La statue de Commandeur prévient à plusieurs reprises Don Juan de sa mort imminente. Pourtant, le libertin ne prend pas au sérieux cette menace : il s’en moque délibérément, persuadé que cette prédiction n’est pas une prévision réaliste. À ses yeux, la seule vérité est que « deux et deux font quatre », ce qui est une autre manière de dire que toute affirmation qui ne repose pas sur une preuve irréfutable que pourrait saisir l’esprit humain est un affirmation vaine et sans utilité pour cet esprit.
Est-ce à dire que nous devons vivre comme si nous ne devions jamais mourir ? La conscience de la mort est inhérente à l’expérience de la vie, dans la mesure où nous en faisons sans cesse l’observation autour de nous. Le cycle des choses vivantes est toutefois ainsi fait que nous ne vivons cette expérience qu’indirectement, c’est-à-dire que nous sommes en mesure d’en comprendre le risque, d’en prévenir éventuellement une partie des causes, mais que nous ne sommes jamais dans une position telle que nous pourrions en maîtriser parfaitement les modalités. Cette incapacité apparaît d’ailleurs d’autant plus dommageable que la conscience de la possibilité de la mort correspond au risque le plus grand qu’encourre l’individu, à tel point qu’un paradoxe le tiraille sans cesse : faut-il qu’il fasse semblant d’ignorer sa propre mort, puisqu’il est incapable d’en prévoir exactement l’occurrence, alors même que tous ses projets y son conditionnés ? Le problème est donc ici de savoir jusqu’à quel point sa conscience de la possibilité de la mort est une condition qui limiterait la possibilité de profiter de la vie.

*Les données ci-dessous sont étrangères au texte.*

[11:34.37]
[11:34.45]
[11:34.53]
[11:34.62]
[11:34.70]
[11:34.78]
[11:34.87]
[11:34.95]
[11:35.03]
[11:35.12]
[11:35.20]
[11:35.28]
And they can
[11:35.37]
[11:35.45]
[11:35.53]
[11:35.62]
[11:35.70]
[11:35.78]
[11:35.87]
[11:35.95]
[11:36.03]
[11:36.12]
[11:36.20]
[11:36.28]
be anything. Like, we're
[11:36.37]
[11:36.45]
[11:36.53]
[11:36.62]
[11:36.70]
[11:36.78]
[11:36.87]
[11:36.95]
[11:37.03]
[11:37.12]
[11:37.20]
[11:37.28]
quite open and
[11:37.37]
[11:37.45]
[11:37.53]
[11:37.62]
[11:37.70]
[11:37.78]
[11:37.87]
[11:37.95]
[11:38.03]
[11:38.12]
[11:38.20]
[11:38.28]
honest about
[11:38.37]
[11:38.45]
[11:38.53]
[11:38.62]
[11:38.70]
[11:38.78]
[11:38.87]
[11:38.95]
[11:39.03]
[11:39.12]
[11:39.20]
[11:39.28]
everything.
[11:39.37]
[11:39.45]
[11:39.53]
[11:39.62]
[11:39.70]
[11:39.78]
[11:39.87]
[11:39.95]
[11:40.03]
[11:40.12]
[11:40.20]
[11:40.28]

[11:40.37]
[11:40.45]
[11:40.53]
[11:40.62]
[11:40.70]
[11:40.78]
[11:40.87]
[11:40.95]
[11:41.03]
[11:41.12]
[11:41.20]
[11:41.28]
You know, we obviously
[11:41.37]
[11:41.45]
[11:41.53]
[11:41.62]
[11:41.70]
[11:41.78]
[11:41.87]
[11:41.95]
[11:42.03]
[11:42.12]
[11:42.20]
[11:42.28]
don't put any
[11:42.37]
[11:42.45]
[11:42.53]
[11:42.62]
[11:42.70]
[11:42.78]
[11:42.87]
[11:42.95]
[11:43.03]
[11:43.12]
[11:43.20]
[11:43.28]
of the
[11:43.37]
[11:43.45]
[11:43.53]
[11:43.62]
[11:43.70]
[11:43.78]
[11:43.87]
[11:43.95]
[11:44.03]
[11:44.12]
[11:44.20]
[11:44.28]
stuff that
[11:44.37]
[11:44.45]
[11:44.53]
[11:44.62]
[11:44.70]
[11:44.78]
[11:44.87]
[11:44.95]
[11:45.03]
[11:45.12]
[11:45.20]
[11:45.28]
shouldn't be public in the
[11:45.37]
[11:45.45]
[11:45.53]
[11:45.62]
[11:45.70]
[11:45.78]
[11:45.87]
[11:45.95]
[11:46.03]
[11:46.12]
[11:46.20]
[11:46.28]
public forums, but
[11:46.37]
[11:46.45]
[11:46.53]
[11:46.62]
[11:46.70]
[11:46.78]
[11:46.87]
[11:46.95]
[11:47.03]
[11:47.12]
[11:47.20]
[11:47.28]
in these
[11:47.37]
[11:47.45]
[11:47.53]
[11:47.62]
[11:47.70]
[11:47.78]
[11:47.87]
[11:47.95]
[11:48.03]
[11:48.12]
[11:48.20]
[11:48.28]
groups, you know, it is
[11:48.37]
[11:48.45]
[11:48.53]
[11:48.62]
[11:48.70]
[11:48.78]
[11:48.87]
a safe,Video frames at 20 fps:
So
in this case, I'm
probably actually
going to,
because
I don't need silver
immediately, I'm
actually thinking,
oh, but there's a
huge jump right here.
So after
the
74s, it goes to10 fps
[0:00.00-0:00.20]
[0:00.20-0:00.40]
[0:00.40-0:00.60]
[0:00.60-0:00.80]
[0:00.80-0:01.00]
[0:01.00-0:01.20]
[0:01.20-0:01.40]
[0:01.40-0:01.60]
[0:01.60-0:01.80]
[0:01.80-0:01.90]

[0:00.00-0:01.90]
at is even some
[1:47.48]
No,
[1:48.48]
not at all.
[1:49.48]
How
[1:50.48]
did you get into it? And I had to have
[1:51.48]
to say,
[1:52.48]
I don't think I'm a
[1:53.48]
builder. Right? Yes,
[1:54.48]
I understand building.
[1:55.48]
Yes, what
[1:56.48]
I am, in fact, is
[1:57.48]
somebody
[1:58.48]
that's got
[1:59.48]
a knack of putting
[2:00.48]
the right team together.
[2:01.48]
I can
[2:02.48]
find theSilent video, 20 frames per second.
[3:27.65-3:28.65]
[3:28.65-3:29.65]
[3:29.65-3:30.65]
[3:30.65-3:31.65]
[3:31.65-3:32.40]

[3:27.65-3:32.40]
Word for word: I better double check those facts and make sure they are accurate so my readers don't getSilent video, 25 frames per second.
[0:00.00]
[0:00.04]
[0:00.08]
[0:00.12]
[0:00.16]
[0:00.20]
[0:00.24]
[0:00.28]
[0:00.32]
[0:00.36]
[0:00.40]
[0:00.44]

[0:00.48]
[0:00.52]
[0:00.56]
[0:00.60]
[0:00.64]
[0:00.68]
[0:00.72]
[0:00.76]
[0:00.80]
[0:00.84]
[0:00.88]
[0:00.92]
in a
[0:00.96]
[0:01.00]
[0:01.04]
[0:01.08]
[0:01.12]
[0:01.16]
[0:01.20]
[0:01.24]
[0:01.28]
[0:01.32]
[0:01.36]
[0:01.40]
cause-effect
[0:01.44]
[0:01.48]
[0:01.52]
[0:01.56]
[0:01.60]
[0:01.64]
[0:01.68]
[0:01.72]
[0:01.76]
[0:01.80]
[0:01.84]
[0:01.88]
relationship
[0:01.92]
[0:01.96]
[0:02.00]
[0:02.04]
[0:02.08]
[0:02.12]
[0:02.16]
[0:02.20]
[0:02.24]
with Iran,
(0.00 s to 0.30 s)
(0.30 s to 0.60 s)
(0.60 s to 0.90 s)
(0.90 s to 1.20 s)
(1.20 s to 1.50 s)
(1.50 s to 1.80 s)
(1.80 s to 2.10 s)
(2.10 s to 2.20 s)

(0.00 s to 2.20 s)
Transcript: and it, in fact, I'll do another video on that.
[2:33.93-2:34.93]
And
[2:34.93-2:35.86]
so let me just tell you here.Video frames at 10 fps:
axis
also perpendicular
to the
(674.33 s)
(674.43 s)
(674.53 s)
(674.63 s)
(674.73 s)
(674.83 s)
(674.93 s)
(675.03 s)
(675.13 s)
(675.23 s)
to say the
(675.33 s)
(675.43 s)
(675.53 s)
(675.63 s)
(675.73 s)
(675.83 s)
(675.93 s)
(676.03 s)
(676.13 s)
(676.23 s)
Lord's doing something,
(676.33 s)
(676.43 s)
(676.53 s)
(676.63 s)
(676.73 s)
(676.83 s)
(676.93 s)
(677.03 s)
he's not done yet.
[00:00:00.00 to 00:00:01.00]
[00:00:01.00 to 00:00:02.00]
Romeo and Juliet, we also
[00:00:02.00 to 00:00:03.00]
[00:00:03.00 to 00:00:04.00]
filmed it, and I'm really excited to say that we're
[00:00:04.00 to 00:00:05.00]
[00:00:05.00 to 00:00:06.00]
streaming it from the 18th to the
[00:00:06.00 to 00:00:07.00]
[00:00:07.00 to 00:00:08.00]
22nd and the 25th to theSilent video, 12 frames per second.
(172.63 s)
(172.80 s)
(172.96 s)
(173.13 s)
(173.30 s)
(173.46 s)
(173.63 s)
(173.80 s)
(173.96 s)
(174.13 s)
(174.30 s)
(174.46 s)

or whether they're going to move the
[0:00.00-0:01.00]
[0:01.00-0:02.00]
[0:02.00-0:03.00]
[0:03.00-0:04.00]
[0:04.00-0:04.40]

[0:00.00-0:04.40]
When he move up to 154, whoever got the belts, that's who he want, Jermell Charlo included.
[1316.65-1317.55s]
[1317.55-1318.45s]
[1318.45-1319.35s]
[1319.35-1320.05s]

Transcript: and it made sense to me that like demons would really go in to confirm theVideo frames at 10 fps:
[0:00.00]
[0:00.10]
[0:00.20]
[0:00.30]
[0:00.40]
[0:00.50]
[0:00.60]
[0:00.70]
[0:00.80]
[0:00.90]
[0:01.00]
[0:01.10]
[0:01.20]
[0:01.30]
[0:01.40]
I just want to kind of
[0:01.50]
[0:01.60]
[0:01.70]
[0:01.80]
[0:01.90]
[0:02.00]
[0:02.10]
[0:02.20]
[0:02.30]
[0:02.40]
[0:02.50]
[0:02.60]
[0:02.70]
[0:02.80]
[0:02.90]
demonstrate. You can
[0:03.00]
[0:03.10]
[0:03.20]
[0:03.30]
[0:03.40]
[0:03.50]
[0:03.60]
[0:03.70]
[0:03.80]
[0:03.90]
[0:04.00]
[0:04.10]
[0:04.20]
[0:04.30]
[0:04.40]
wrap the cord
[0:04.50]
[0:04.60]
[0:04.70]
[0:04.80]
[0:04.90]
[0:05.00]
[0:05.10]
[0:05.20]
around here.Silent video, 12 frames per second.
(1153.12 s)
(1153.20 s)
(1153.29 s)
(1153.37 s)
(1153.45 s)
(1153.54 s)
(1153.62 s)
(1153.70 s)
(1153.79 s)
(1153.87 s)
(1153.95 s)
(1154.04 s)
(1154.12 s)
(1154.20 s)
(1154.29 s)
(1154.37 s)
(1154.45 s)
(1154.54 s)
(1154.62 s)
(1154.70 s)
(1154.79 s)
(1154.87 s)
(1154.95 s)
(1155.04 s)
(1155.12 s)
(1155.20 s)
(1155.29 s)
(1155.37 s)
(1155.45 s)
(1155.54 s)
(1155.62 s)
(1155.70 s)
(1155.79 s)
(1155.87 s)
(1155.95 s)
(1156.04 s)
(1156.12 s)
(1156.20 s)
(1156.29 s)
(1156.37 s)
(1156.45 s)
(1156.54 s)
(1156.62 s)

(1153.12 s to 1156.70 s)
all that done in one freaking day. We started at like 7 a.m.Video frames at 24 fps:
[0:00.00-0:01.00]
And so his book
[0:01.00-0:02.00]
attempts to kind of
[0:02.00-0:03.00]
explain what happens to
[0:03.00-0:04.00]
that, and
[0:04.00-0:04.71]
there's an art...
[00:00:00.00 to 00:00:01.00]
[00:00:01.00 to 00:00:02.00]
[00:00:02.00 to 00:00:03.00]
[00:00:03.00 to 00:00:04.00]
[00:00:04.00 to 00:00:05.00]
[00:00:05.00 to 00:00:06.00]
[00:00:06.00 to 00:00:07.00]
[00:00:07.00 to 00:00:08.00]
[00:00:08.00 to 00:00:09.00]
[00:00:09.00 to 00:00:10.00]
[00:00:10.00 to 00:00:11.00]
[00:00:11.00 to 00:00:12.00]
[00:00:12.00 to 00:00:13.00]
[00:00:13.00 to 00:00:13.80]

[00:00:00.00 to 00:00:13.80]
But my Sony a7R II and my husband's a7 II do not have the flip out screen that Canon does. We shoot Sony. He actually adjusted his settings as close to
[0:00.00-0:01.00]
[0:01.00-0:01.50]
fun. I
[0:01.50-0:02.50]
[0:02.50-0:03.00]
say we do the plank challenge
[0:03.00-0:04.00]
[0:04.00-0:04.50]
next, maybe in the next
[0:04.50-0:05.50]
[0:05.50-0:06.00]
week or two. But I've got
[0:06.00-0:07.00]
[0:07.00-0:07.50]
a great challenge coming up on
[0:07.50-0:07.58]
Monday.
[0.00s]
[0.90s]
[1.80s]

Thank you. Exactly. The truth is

Nous nous attacherons tout d’abord à montrer que la conscience de la mort accompagne nécessairement l’homme, et que le fait de refuser de la prendre en compte ne peut que le condamner à une innocence illusoire (I). Nous en viendrons toutefois à montrer que la prise en compte de la possibilité de la mort induit une vision tragique de l’existence qui ruine par principe la possibilité de jouir de l’instant présent (II). Nous chercherons alors à savoir dans quelle mesure il serait possible de dépasser une conscience tragique de la mort sans s’enfermer dans une innocence illusoire (III).